The select2 images were not in the location the generated css pointed - now we copy them from node_modules to the right location, next to the generated css.
Note: this will drop 190cb30841de "branches: fix performance of branch selectors with many branches - only show the first 200 results" ... but it should no longer be relevant now when we use server side filtering.
15e507047bae introduced select2-bootstrap.css - it is not clear what version was used, but we use the latest 1.4.6 which also is very old.
front-end: Store temporary files in a tmp directory
Avoid mixing temporary files with source files or have them in the generated output. But for now, keep them in the front-end directory where we need write access for node_modules anyway.
front-end: Introduce 'front-end' directory with source files for building the front-end
The top level with package.json is not included when installing with pip, and 'kallithea-cli front-end-build' and npm would thus fail.

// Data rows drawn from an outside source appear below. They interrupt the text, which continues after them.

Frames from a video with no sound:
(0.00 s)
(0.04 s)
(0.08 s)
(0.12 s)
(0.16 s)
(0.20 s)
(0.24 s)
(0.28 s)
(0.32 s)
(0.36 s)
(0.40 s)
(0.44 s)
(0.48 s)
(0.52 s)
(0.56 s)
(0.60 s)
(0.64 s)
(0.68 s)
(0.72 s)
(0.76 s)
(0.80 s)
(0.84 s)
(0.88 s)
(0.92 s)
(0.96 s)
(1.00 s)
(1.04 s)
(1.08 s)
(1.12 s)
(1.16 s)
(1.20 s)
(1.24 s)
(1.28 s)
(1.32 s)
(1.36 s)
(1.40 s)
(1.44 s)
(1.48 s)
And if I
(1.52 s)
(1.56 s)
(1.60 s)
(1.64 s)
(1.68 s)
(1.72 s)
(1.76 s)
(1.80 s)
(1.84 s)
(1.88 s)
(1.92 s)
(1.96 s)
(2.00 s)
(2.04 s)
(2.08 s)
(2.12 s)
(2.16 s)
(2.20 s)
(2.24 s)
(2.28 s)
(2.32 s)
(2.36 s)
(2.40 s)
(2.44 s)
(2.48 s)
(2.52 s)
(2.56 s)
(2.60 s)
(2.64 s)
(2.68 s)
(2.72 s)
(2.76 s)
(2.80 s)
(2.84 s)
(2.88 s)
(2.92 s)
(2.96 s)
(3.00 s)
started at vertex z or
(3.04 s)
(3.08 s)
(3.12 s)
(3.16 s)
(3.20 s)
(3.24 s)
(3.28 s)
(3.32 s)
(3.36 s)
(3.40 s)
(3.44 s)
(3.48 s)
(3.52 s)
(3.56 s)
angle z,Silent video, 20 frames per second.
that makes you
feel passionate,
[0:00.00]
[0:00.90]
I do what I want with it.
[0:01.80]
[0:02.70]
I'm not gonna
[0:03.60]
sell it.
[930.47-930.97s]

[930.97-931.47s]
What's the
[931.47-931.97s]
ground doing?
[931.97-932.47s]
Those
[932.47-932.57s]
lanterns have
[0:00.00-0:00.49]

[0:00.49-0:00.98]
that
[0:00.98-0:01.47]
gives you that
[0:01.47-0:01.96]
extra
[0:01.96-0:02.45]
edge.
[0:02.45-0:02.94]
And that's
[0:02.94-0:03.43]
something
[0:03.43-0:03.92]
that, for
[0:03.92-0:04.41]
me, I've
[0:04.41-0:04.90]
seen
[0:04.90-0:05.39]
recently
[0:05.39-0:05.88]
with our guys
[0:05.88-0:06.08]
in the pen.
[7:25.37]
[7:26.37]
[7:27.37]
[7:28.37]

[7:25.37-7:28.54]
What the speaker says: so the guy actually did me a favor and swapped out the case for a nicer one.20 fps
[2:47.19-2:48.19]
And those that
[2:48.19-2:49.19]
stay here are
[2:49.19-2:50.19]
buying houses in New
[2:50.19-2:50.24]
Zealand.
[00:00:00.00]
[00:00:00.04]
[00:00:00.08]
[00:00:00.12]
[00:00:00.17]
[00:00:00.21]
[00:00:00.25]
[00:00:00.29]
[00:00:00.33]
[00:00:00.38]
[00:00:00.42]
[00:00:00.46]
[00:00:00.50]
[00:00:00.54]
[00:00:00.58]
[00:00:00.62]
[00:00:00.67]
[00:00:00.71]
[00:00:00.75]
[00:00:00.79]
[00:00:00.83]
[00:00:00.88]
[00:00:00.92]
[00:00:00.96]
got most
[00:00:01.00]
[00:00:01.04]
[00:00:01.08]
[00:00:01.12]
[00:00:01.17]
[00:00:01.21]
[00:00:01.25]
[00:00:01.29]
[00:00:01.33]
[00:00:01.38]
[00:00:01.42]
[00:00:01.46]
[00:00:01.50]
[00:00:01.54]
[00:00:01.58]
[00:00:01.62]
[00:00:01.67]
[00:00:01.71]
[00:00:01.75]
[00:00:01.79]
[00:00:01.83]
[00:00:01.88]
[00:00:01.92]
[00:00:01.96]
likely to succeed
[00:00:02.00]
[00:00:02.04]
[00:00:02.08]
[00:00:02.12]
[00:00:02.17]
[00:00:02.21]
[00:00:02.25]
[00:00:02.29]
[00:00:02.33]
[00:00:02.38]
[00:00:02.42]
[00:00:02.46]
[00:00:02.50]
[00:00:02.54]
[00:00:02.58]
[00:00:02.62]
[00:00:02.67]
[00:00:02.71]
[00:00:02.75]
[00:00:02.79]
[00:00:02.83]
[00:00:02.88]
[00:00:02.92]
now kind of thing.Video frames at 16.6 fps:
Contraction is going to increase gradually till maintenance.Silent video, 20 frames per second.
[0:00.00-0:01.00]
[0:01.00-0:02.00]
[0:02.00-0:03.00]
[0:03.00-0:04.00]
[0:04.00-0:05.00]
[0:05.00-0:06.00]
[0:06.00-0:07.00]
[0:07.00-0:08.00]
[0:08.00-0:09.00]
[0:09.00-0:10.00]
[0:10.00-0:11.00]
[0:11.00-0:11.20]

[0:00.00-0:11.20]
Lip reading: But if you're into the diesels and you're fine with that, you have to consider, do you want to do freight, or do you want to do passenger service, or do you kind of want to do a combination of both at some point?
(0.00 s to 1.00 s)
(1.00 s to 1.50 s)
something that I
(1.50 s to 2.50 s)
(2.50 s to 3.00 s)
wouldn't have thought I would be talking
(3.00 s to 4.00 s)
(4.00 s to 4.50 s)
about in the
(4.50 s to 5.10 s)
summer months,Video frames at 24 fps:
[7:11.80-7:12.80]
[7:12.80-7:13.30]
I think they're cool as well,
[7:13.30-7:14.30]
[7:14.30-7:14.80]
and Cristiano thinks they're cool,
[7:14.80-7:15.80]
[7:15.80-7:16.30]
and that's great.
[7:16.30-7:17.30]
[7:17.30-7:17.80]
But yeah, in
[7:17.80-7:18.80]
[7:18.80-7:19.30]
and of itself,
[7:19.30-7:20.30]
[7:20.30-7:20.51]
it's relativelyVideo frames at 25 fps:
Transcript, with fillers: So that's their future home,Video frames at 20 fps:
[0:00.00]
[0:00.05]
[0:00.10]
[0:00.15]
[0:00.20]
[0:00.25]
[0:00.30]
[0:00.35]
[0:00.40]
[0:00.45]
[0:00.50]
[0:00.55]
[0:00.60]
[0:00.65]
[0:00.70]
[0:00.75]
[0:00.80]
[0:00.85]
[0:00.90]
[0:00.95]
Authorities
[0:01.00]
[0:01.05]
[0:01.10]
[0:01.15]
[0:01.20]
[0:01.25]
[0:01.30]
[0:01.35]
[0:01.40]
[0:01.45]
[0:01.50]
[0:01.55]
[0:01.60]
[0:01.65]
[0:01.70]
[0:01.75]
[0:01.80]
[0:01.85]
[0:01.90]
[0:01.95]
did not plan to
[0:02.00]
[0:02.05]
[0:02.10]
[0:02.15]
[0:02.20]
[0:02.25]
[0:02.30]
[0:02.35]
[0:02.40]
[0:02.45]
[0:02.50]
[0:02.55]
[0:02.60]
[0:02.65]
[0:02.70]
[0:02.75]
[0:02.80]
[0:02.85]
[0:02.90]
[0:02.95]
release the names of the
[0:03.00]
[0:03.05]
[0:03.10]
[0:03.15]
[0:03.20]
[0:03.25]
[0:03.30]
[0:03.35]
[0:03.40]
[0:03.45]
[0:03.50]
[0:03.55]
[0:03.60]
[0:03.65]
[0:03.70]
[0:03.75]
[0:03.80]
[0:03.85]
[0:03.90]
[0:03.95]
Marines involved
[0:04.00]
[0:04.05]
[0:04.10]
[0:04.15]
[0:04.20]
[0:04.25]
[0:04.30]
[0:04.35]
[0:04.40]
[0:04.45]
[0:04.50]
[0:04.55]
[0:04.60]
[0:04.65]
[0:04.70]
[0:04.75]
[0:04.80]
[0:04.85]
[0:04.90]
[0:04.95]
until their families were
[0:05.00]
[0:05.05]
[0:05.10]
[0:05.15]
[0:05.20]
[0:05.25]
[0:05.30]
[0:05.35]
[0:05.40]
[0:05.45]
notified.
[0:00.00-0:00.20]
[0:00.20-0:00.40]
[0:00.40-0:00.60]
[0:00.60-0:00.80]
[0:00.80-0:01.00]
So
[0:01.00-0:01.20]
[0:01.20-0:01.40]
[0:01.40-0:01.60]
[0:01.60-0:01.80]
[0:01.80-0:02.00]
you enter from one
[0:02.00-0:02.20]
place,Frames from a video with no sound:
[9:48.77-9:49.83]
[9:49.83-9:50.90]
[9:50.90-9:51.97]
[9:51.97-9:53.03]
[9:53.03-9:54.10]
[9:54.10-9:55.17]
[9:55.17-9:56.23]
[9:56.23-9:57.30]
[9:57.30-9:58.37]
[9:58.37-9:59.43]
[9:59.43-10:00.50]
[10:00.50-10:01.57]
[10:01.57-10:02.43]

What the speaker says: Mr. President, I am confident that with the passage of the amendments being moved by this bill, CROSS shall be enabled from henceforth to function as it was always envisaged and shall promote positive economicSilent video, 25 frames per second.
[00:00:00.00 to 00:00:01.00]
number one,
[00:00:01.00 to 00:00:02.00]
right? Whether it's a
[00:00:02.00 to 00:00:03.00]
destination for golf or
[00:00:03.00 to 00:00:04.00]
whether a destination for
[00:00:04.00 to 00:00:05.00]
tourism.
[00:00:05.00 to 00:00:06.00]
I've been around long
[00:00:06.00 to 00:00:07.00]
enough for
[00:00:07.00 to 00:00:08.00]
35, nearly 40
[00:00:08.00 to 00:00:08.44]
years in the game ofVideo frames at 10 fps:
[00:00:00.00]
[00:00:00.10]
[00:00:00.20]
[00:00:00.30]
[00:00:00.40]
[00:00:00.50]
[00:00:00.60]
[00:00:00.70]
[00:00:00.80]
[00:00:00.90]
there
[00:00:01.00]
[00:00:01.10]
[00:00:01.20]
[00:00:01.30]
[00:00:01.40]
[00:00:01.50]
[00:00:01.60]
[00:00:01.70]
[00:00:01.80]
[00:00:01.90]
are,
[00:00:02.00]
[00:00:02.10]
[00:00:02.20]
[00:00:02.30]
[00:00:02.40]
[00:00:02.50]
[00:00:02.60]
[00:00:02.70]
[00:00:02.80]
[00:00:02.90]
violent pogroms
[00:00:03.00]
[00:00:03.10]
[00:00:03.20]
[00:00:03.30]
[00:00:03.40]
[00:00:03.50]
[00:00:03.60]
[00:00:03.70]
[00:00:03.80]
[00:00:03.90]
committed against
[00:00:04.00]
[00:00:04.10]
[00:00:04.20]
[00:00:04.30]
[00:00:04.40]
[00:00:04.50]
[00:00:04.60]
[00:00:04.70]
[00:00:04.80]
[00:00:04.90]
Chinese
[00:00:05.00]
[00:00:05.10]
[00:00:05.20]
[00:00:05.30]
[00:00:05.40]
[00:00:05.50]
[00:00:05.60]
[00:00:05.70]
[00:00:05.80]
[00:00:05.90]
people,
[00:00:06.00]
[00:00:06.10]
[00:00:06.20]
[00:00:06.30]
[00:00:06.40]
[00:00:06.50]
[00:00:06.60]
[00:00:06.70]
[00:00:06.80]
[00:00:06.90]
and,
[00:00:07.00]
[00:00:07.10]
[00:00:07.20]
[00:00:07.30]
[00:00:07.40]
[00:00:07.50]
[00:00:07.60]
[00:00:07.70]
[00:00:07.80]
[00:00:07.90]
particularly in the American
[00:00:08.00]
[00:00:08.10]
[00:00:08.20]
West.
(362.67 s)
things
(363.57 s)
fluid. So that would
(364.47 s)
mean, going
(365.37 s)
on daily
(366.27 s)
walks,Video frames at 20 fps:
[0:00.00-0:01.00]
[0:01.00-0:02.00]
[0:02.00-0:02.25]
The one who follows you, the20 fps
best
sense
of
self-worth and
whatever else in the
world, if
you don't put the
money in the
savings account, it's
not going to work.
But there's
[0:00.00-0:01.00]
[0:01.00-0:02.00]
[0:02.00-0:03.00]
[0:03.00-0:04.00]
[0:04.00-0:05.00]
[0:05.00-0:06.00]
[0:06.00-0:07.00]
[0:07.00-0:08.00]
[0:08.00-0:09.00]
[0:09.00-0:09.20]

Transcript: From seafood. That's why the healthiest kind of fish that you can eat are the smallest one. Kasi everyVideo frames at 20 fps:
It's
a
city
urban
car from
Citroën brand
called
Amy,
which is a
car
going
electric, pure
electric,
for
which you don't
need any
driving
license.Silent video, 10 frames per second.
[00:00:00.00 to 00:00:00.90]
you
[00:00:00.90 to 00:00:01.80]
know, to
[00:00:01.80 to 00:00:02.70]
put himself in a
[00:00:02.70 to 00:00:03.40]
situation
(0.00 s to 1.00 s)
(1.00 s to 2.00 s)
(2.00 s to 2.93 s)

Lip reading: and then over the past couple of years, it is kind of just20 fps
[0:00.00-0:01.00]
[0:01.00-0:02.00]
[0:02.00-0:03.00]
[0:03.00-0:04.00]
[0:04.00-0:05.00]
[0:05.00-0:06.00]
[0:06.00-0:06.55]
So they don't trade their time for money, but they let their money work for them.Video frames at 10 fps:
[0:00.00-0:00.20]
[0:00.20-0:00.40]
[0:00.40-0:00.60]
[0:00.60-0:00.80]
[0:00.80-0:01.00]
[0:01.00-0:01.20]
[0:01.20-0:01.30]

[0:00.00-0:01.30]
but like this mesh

Instead, introduce 'kallithea/front-end/'. It is under 'kallithea/' and is thus included when doing pip install, but it is just a source directory and not under "public". Most of the "less" stuff should probably move there. And probably also most things that now are checked in under "public", so a fully populated public front-end directory can be built anywhere, without write access to the Python installation directory.